Our client, a Fortune 500 managed healthcare company based out of Minnesota, was losing close to $15 million per year, due to mispaid claims. The client was processing close to 283,000 claims annually. 24% of these claims were routed to an internal adjustment team, resulting in higher turnaround time and additional costs.
The health plan’s strategic initiative was to reduce claims expense. Given below is how Firstsource’s robotic process automation helped in preventing claims leakage, while nurturing a happy customer relationship.
Client’s complex manual adjustment process led to increased time to pay and poor payment accuracies on over/under payments to members.
The healthcare company’s existing process of checking and monitoring was reactive. The errors were identified and fixed only post finalization of claims and check-cut process.
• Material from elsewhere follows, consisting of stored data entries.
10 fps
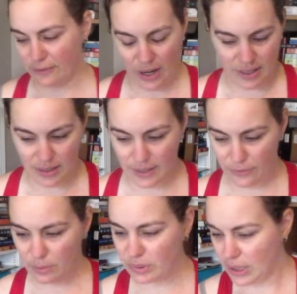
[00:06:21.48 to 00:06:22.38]
to find a
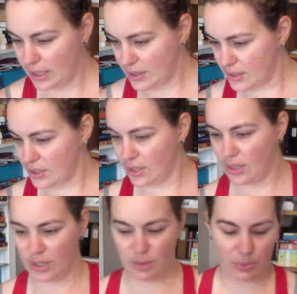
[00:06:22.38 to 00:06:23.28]
different place
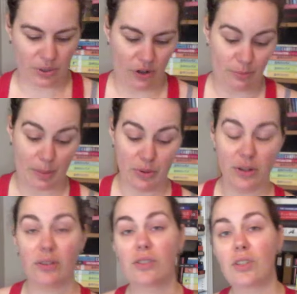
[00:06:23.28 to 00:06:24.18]
to put all of my
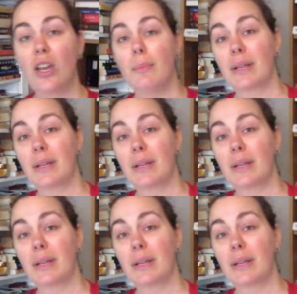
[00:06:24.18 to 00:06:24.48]
books,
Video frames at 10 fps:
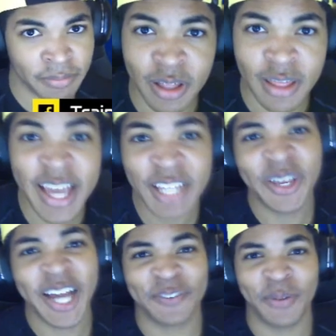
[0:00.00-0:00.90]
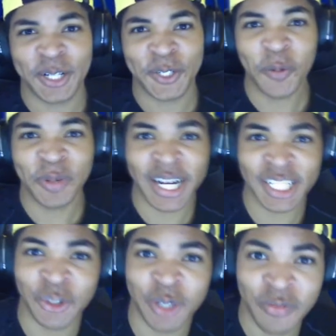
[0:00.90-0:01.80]
Thank you guys for watching. Hope you guys
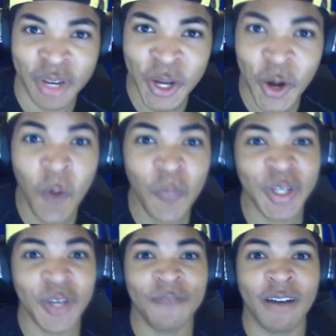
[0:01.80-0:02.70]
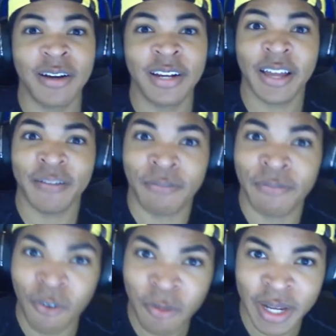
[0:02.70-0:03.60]
enjoyed the video. Hopefully you found it
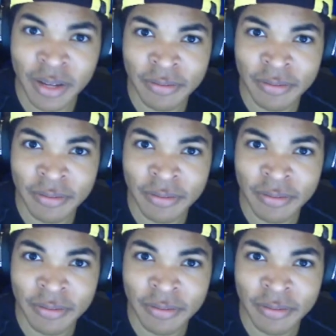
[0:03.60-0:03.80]
informative.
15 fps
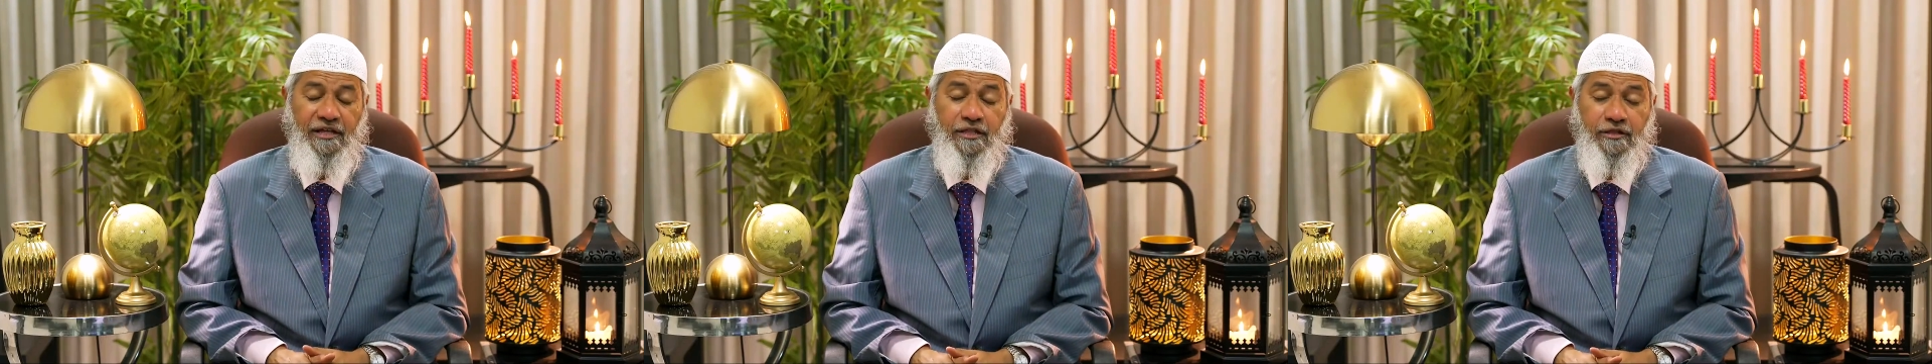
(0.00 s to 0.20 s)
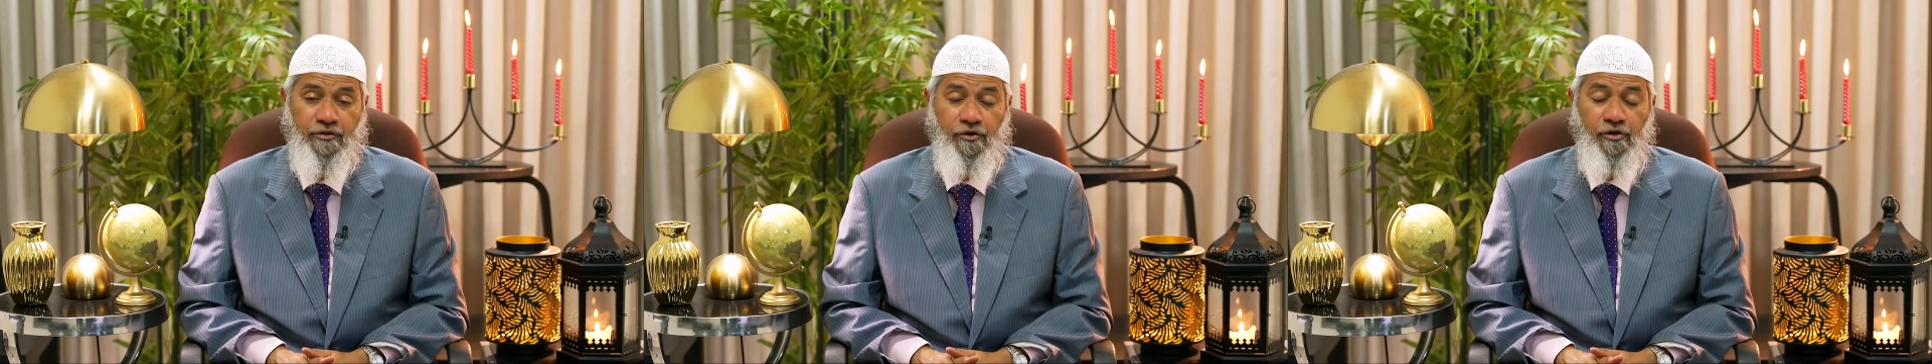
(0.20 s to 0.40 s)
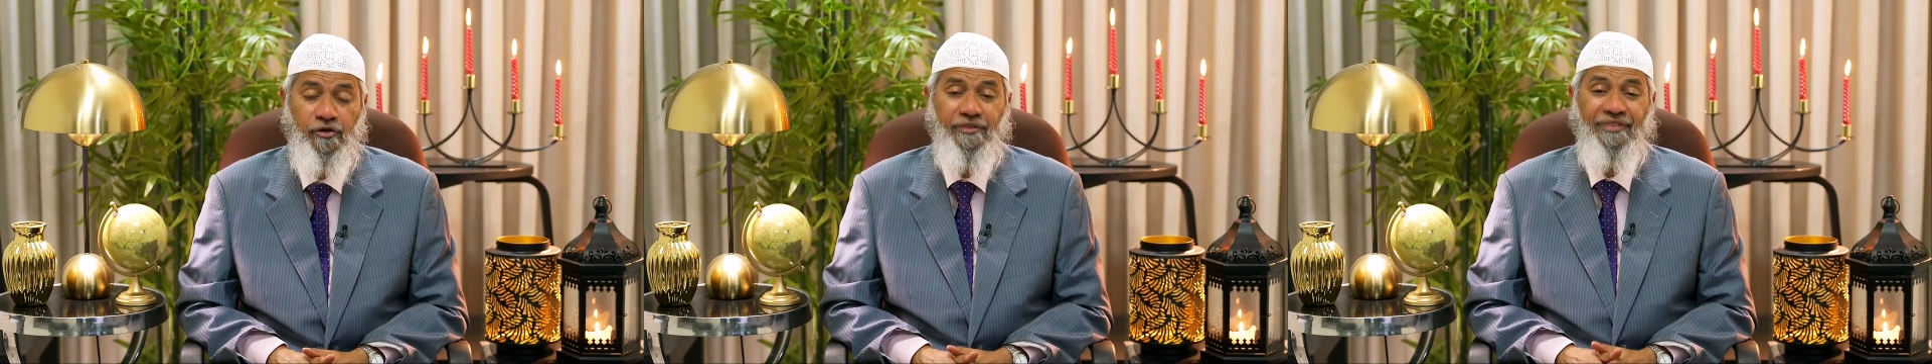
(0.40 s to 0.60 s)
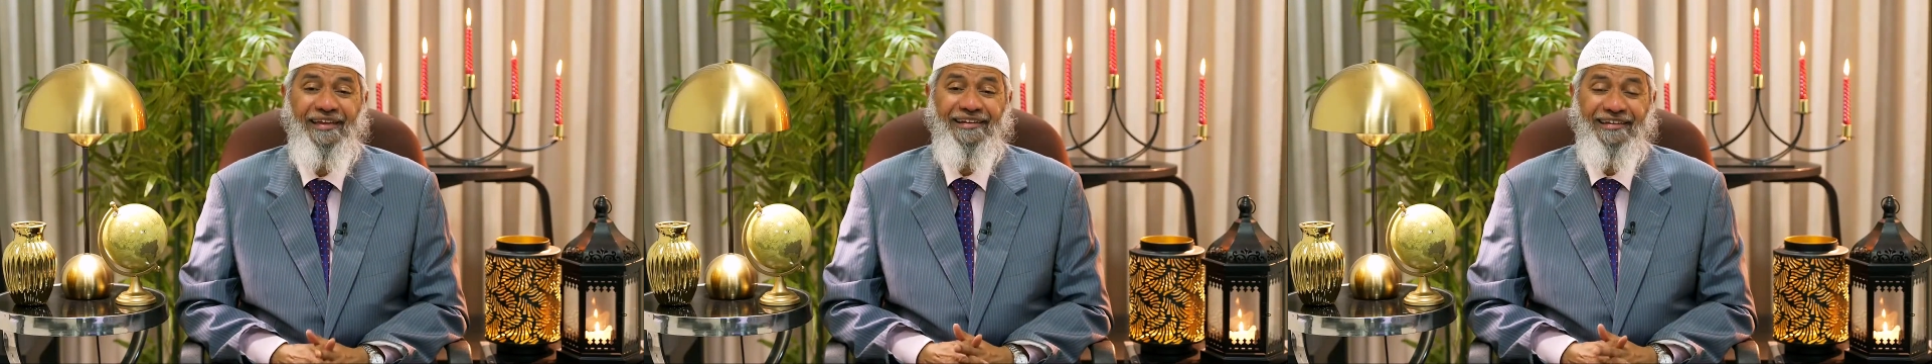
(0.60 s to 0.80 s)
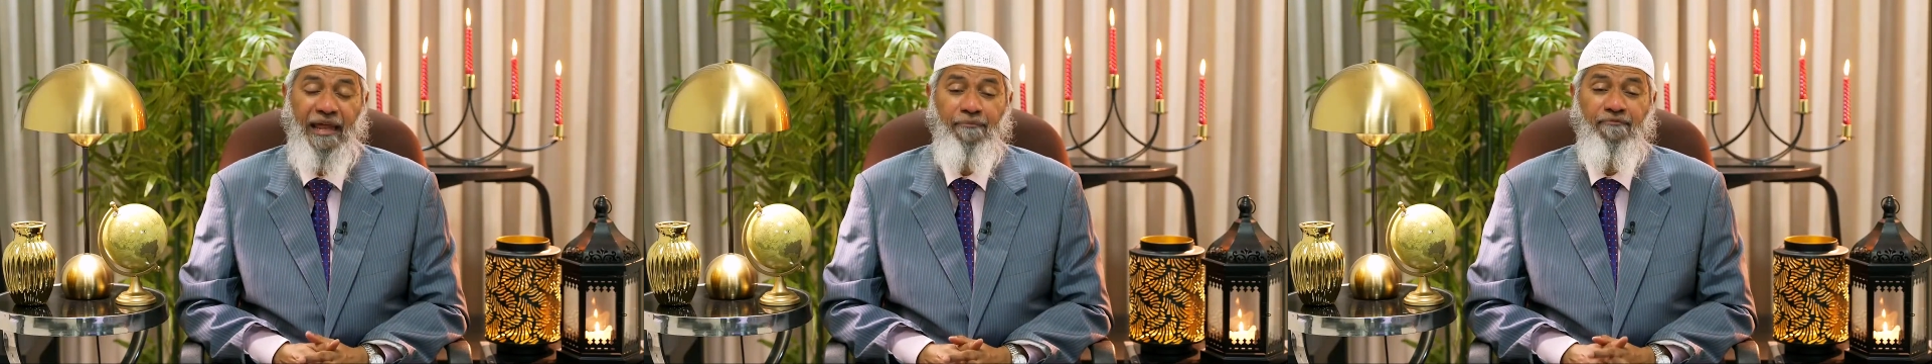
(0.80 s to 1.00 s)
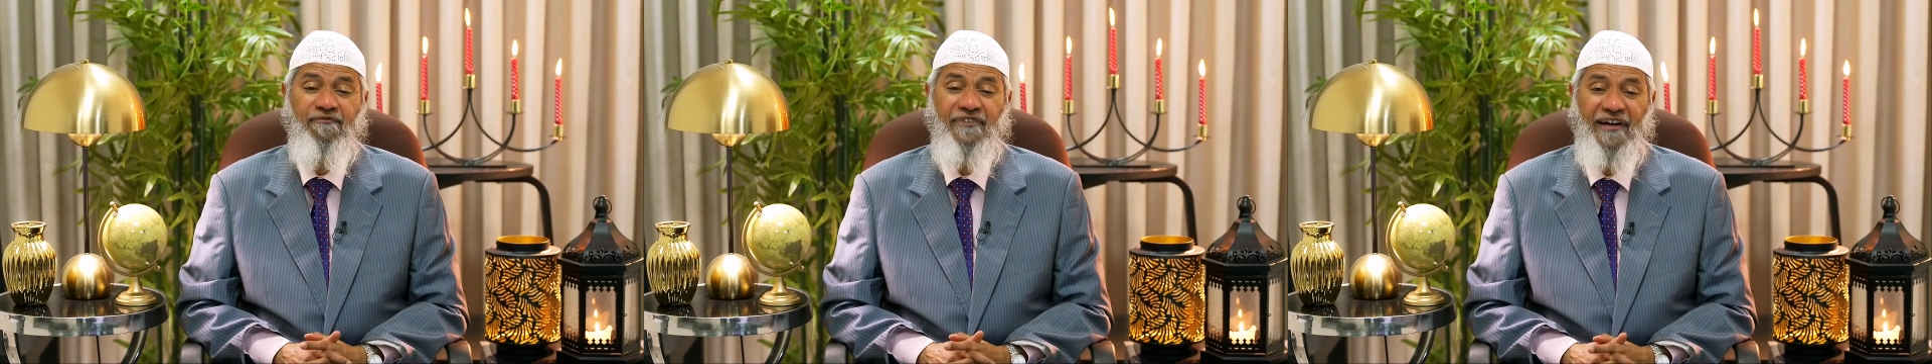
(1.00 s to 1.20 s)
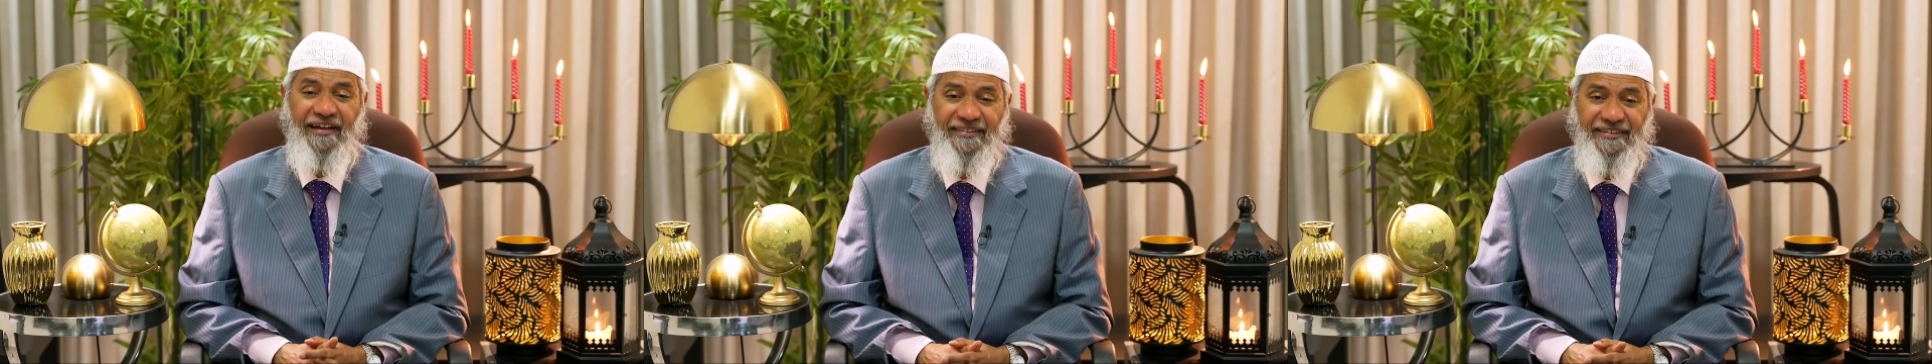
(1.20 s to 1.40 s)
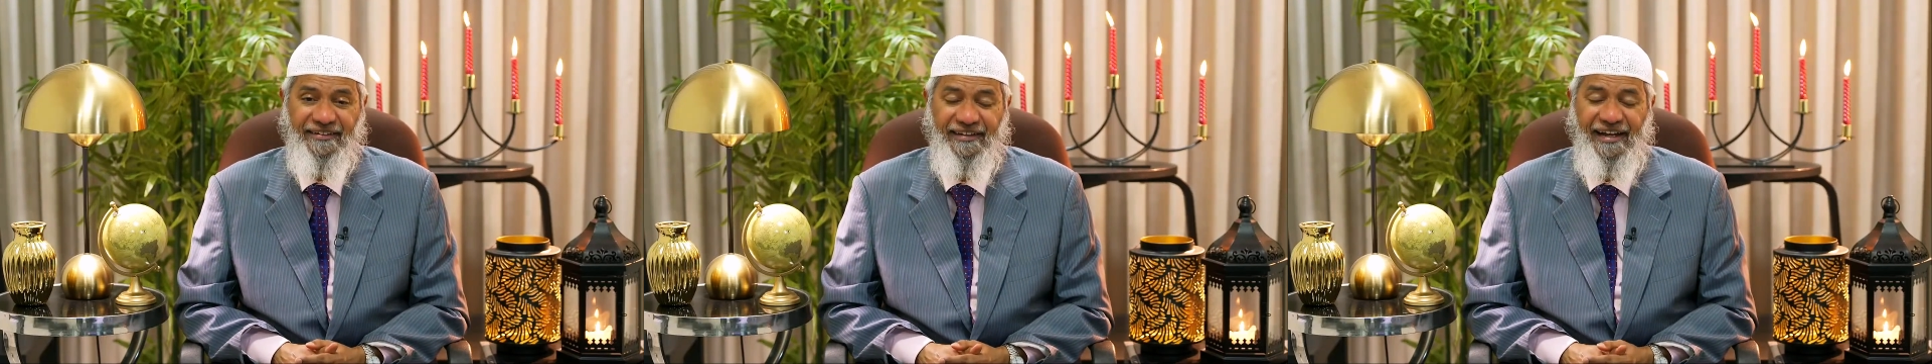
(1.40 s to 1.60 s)
So the
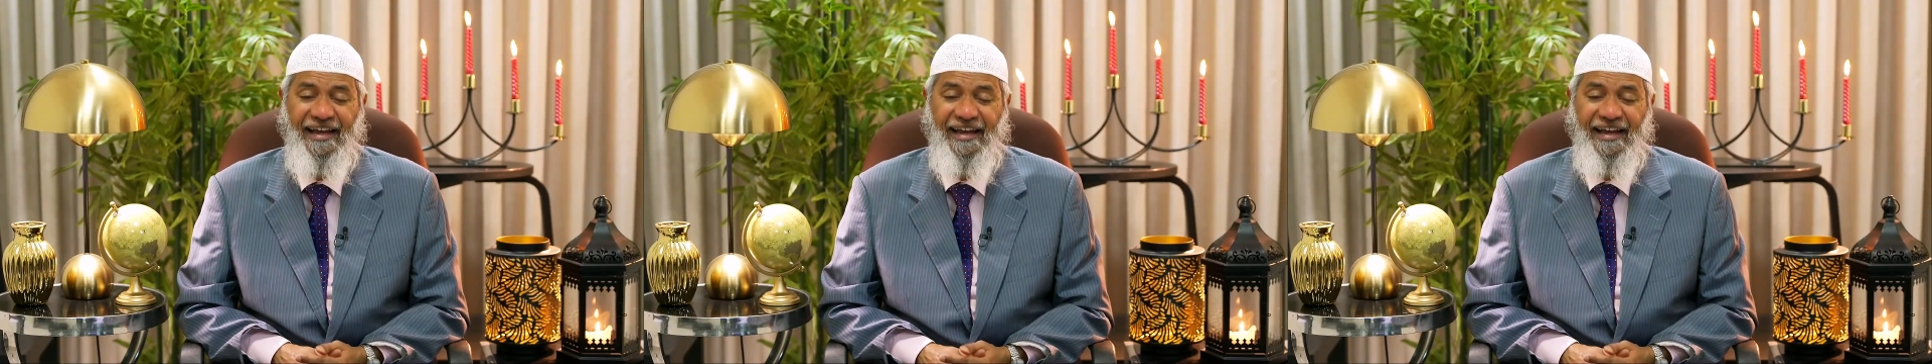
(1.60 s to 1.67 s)
stepfather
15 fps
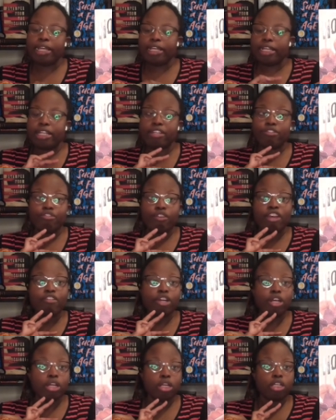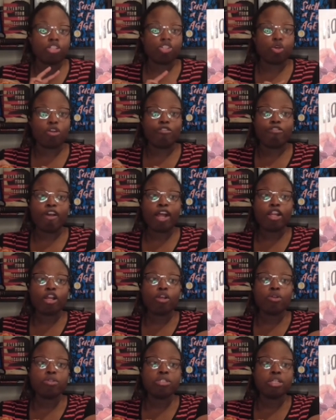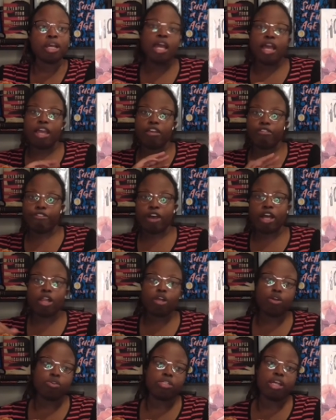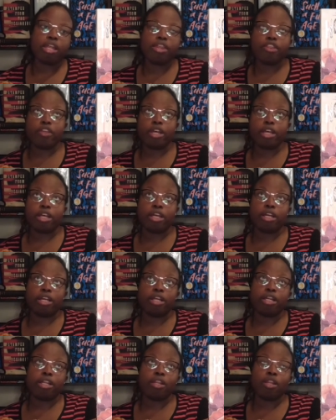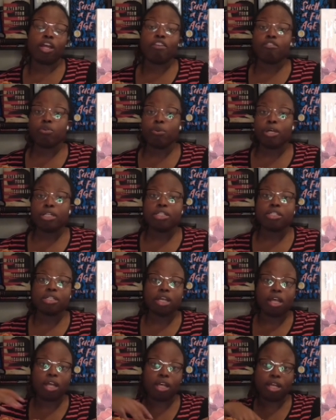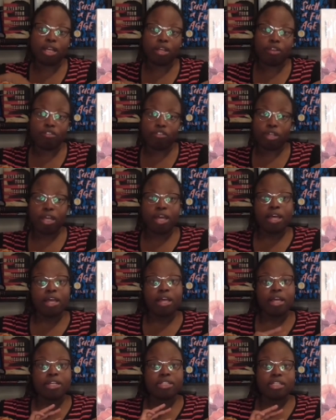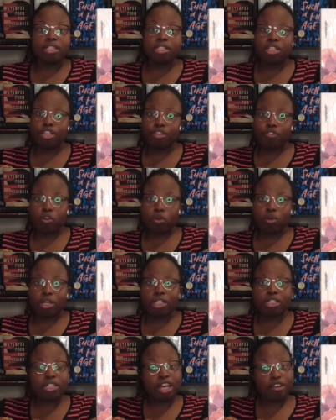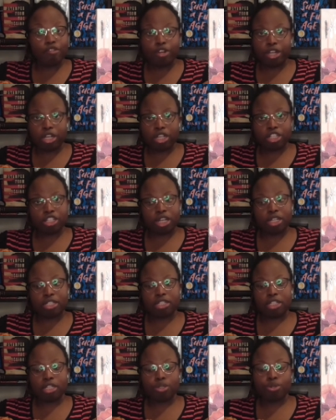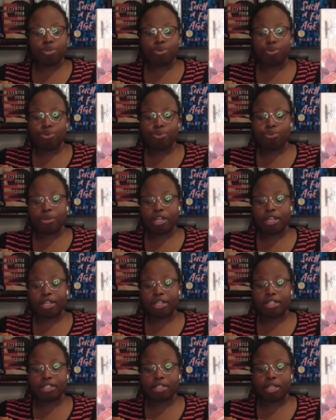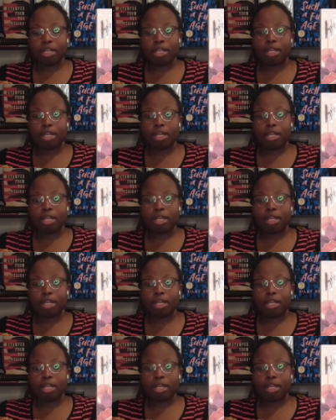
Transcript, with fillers: It is very good. So it follows it follows the loved ones of 16 year old Tariq Johnson who was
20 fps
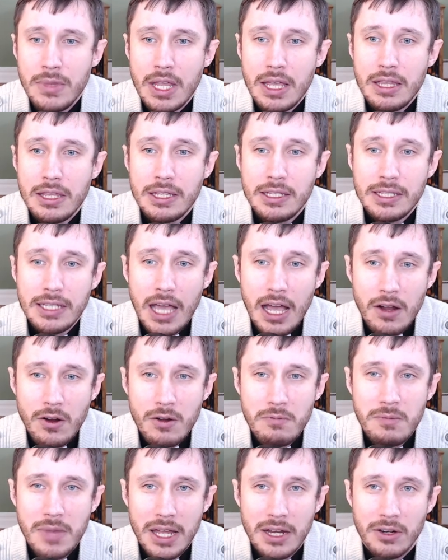the
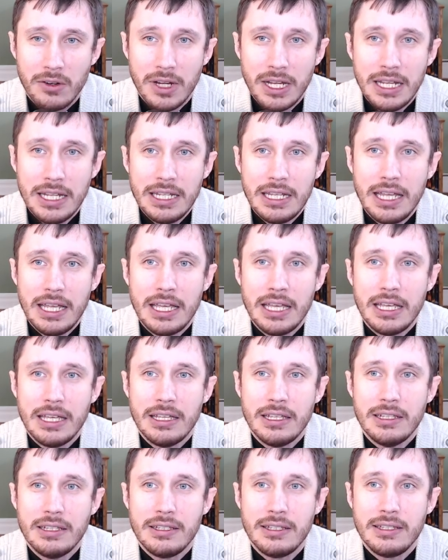sacramentary
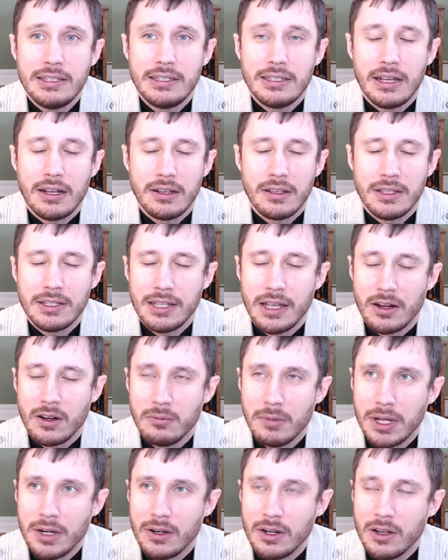is...
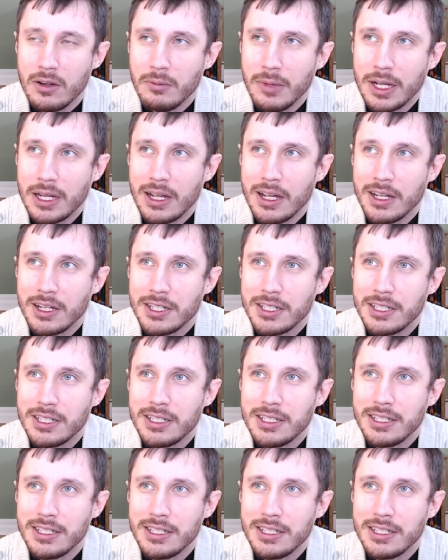oh my gosh.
To tackle the fraudulent claims and identify erroneous claims, Firstsource designed an intuitive robotic process automation powered Virtual Auditor solution that helped in validating 100% of the claims. The automation solution helps in scrutinizing 74 different potential error opportunities and validating suspects in real time.
Firstsource’s Virtual Auditor solution helped in automating core processes, identifying, analyzing claims and maximizing recoveries.
Firstsource helped its client in analyzing an average of 12000 monthly global error databases. We were also able to help in identifying potential auto correct logics for 50% of these global errors. Our solution completely transformed the claims audit process, proactively identifying errors, auto fixing, improving productivity and efficiency, while also reducing cost.
Firstsource has been providing claims adjudication services to the managed health care company, over the past several years. We have built a flawless claims processing environment, leveraging innovation, automation and process excellence.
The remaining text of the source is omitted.